EXERCISE DESCRIPTION: What is needed is an exact reproduction of the listing, without its pictures.
#### PROVIDED MATERIAL ####
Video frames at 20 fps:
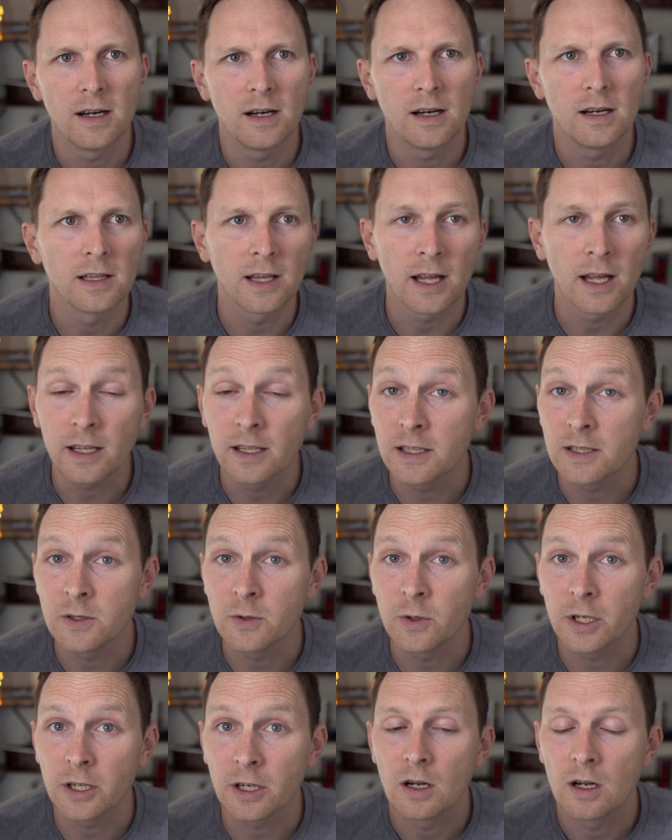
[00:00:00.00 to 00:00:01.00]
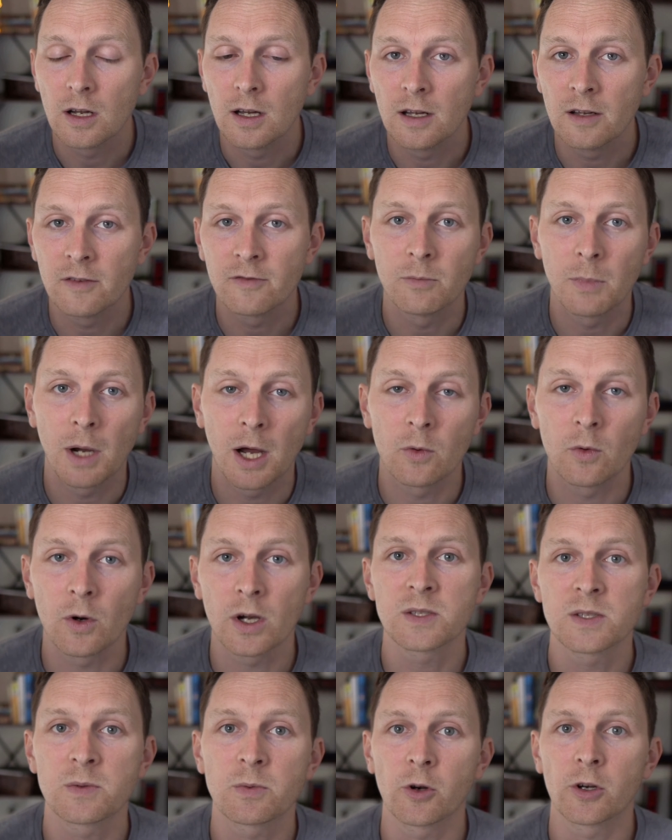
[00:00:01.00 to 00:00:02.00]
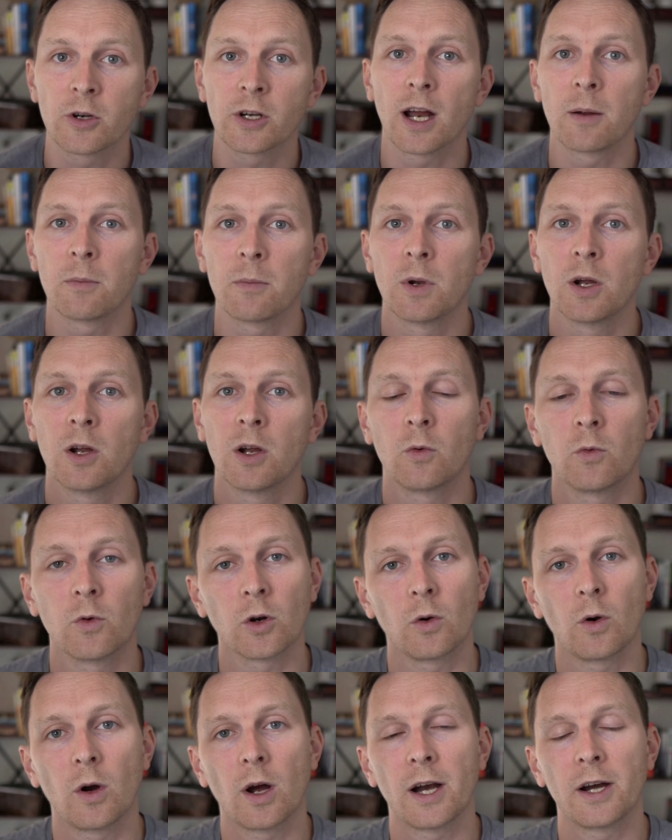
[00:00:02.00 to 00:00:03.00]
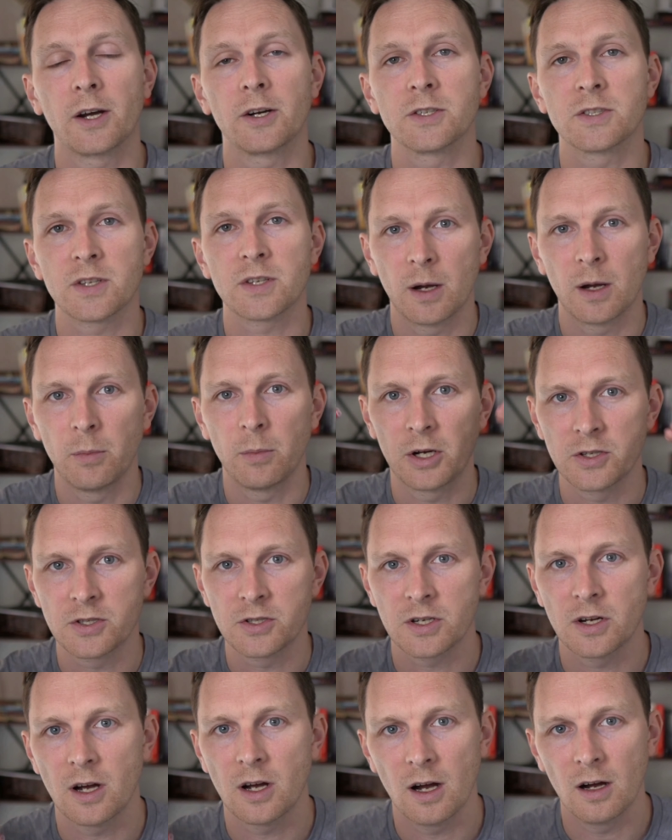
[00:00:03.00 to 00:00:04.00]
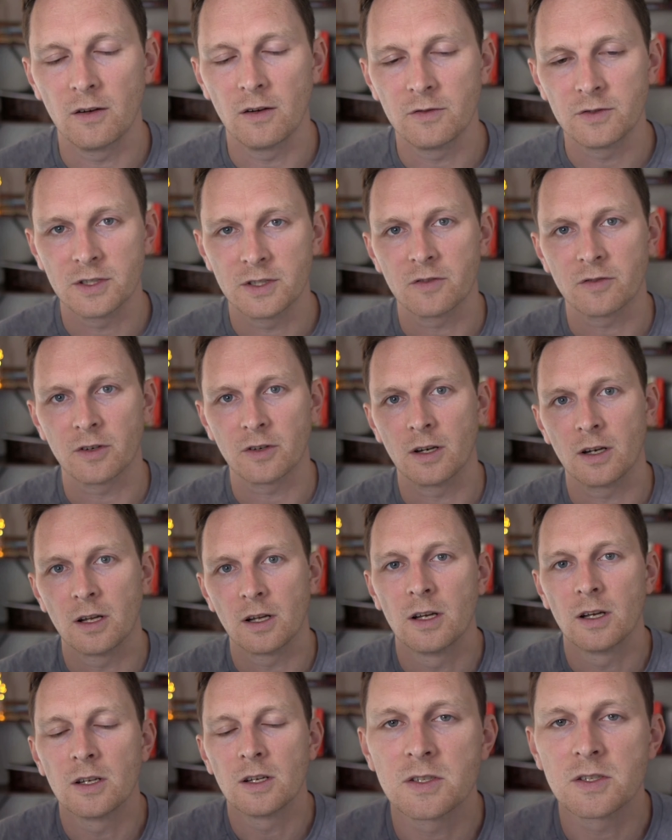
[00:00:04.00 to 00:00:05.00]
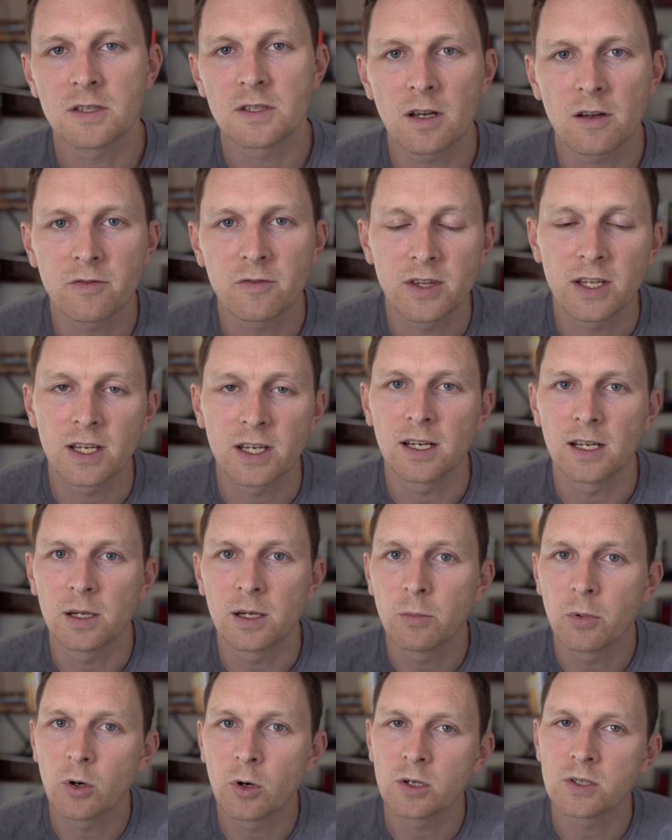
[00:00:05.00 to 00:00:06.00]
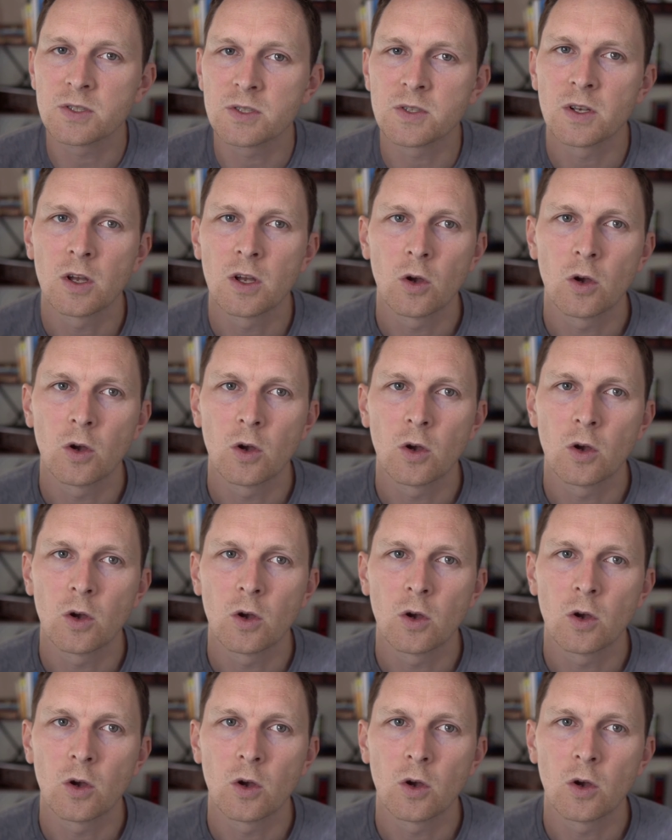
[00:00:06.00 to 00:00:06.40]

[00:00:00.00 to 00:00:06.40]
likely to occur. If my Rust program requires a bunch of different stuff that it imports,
####
ANSWER TO THE EXERCISE:
Video frames at 20 fps:
[00:00:00.00 to 00:00:01.00]
[00:00:01.00 to 00:00:02.00]
[00:00:02.00 to 00:00:03.00]
[00:00:03.00 to 00:00:04.00]
[00:00:04.00 to 00:00:05.00]
[00:00:05.00 to 00:00:06.00]
[00:00:06.00 to 00:00:06.40]

[00:00:00.00 to 00:00:06.40]
likely to occur. If my Rust program requires a bunch of different stuff that it imports,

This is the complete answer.